All readers of this magazine are invited to send questions to the editor regarding any difficulties they may experience in using the various methods of treatment which it recommends. These will be answered as promptly as possible, in the magazine, if space permits, otherwise by mail. Kindly enclose a stamped, addressed envelope.
Q. I began to wear glasses for farsight when I was twenty-six. I began with convex 1.00 D. S. and now at forty-two I am wearing convex 2.50 D. S., or was until a few weeks ago when I decided to try the methods presented in this magazine.
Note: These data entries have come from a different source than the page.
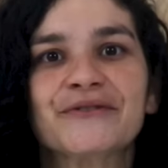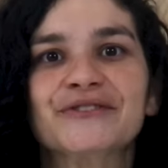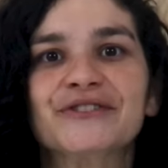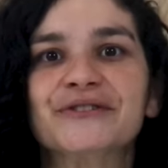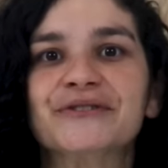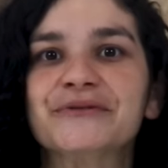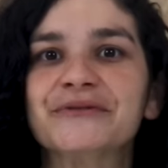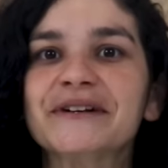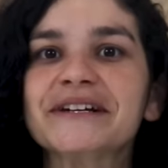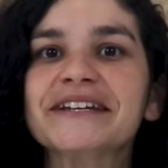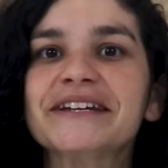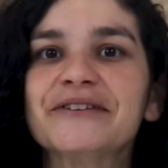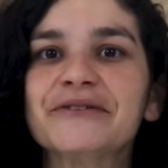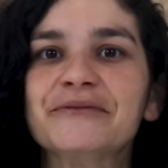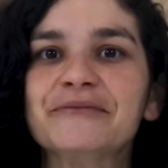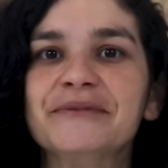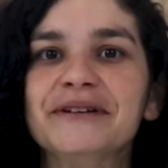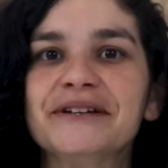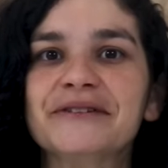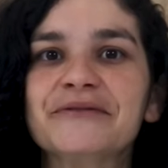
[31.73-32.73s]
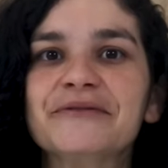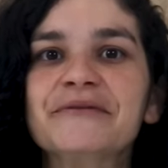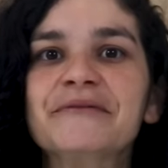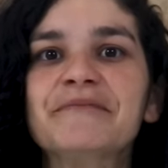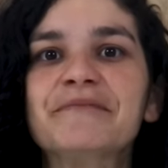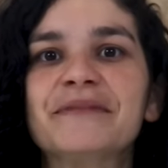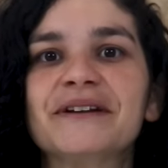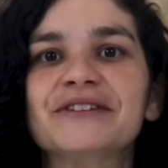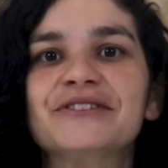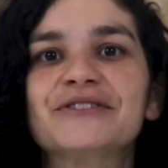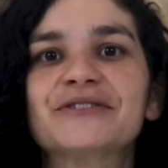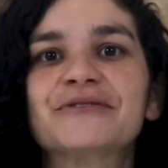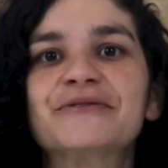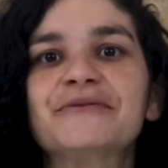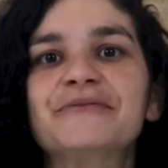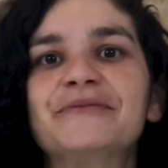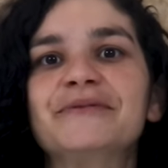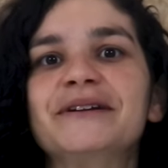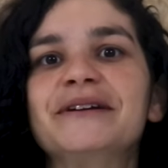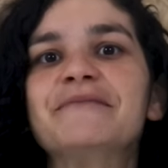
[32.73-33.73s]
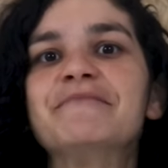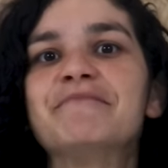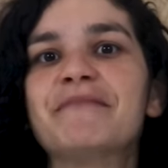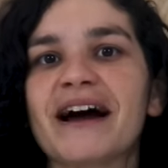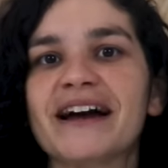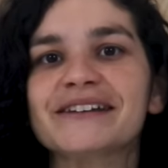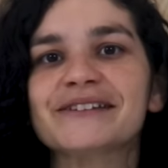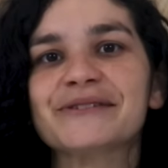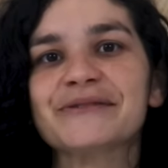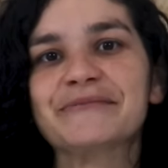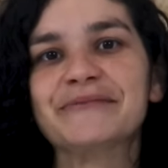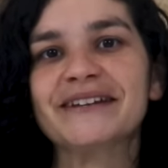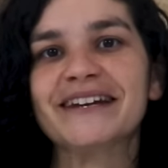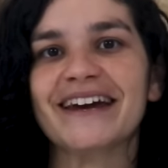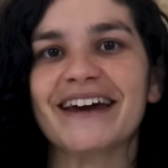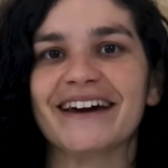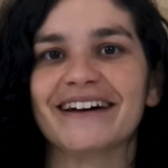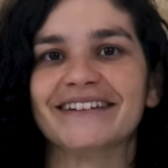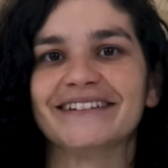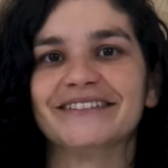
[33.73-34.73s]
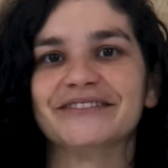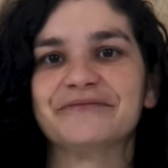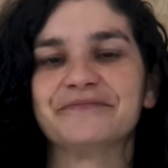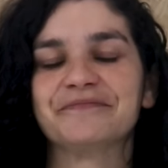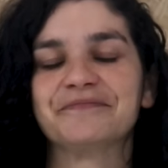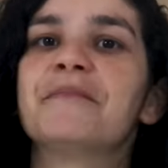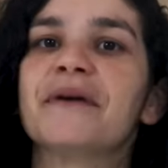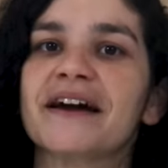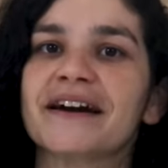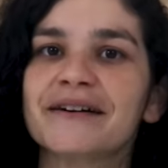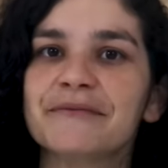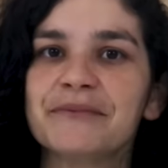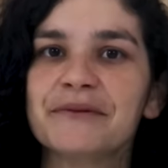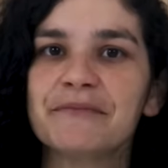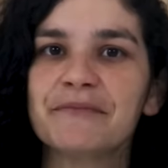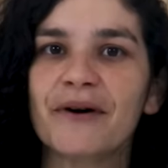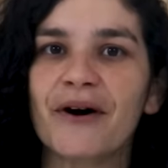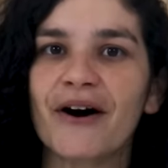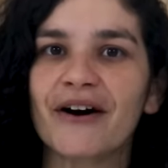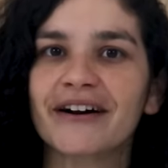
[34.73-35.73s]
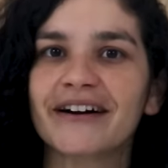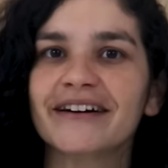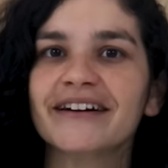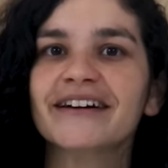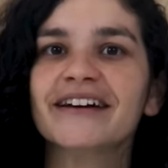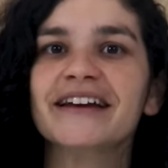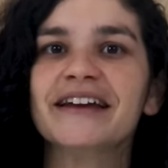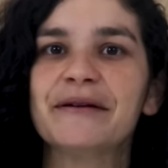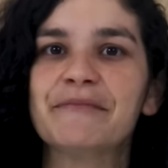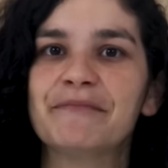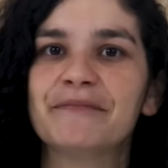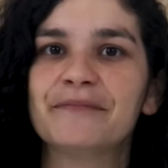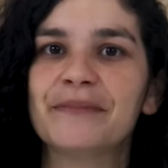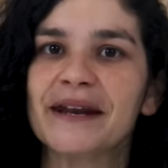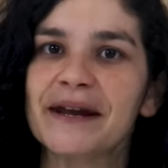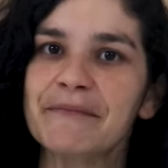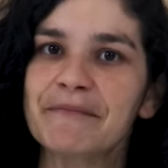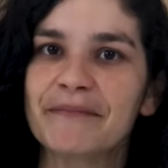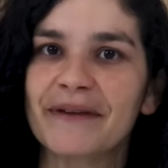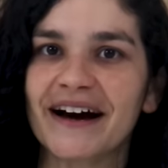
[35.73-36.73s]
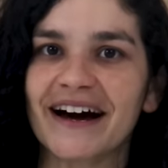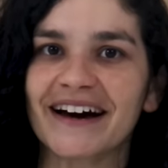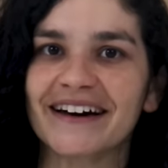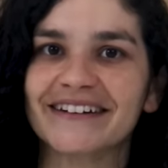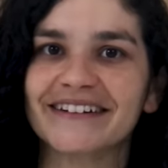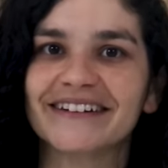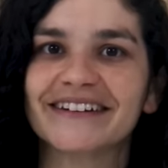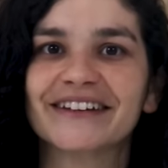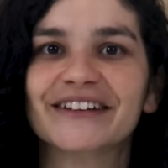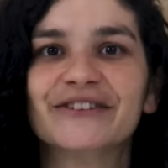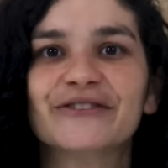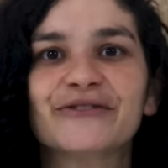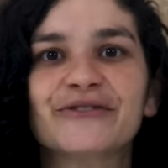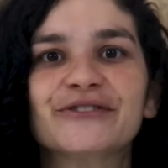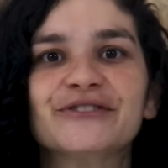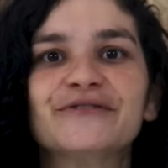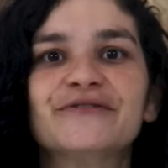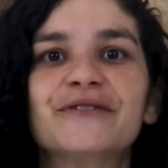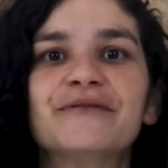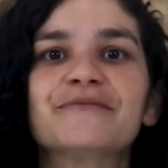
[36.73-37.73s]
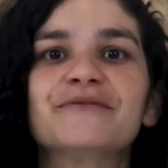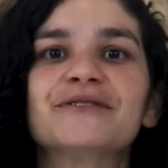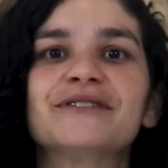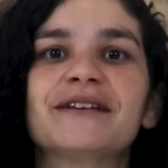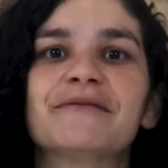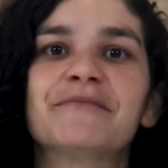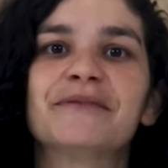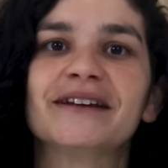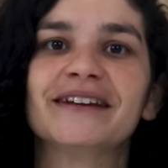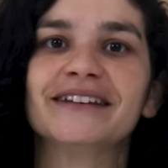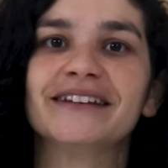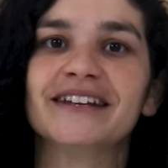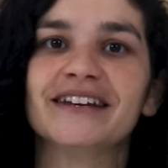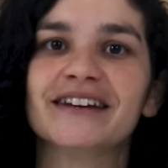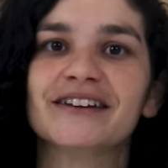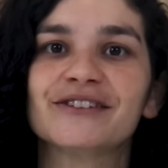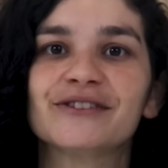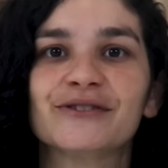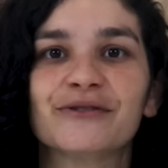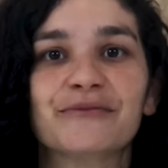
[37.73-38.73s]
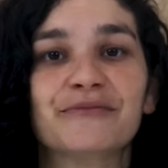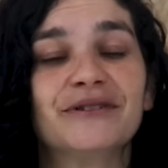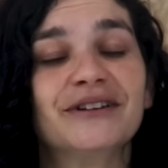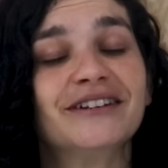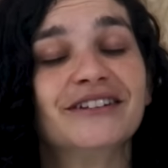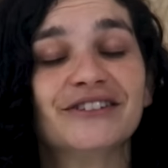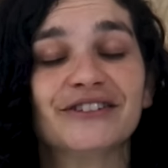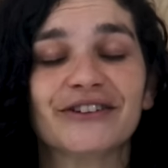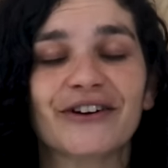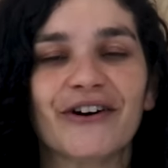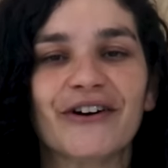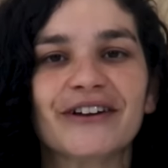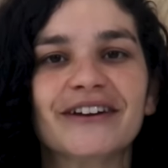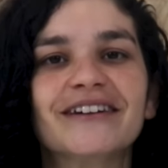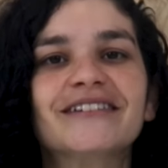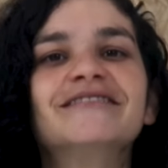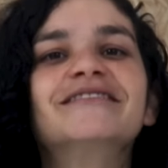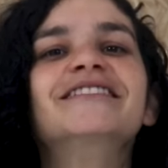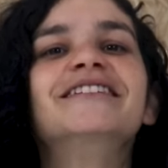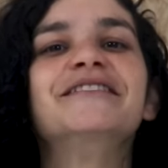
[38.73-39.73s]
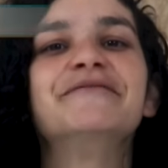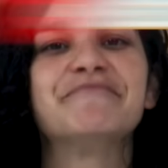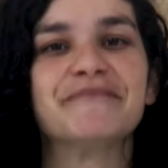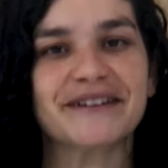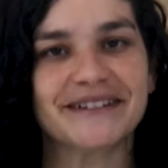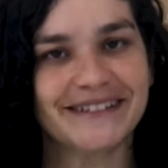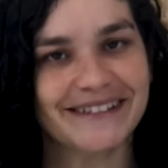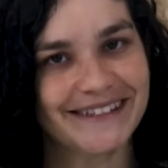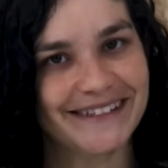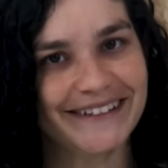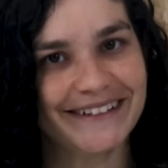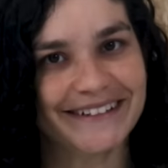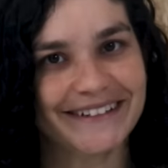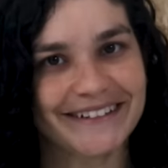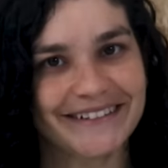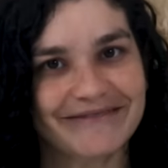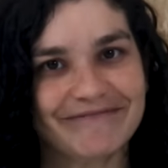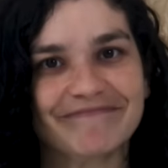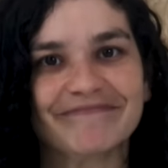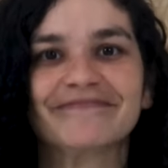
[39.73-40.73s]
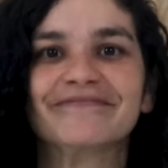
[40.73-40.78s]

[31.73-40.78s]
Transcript: Continua aqui comigo para descobrir mais sobre ela. Pega a pipoca e prepara, que hoje vamos aprender sobre história e medicina.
I can read and sew with ease in the daylight, but cannot read fine print even in a strong electric light for more than a few minutes without getting a dull ache at the back of my eyeballs. What I want to do is this: 1. Do you advise the use of the test card in my case, or is it only for children? 2. Would the swing help me, and if so will you explain it a little more clearly? 3. Is it best to go without the glasses as much as I can, or am I injuring my eyes by so doing? 4. Would it retard the cure to use the glasses just for evening reading? How long will it take for my eyes to become young again, if that is possible? G. H.
A. 1. The test card is for everybody. 2. Yes, the swing would help you. The normal eye is constantly shifting, and thus an apparent movement of objects regarded is produced. By consciously imitating this unconscious shifting of the normal eye and realizing the apparent movement which it produces, imperfect sight is always improved. 3. You should discard your glasses permanently. They are never a benefit and always an injury to the eyes. 4. Yes. 5. It is entirely possible for your eyes to become young again, but it is impossible to guess how long this will take because it is impossible to tell how well or intelligently you will practice central fixation.
Q. Why is it that when I look at an electric light half a mile away it looks as if there were ten or a dozen rays of light going in all directions? R. R. T.
A. Because when you look at an object half a mile away you strain to see it, and under the influence of the strain you imagine rays of light going in all directions so vividly that you seem to see them. It is dor the same reason that the stars twinkle. If you could look at the light, or at the stars, without effort, there would be no twinkling.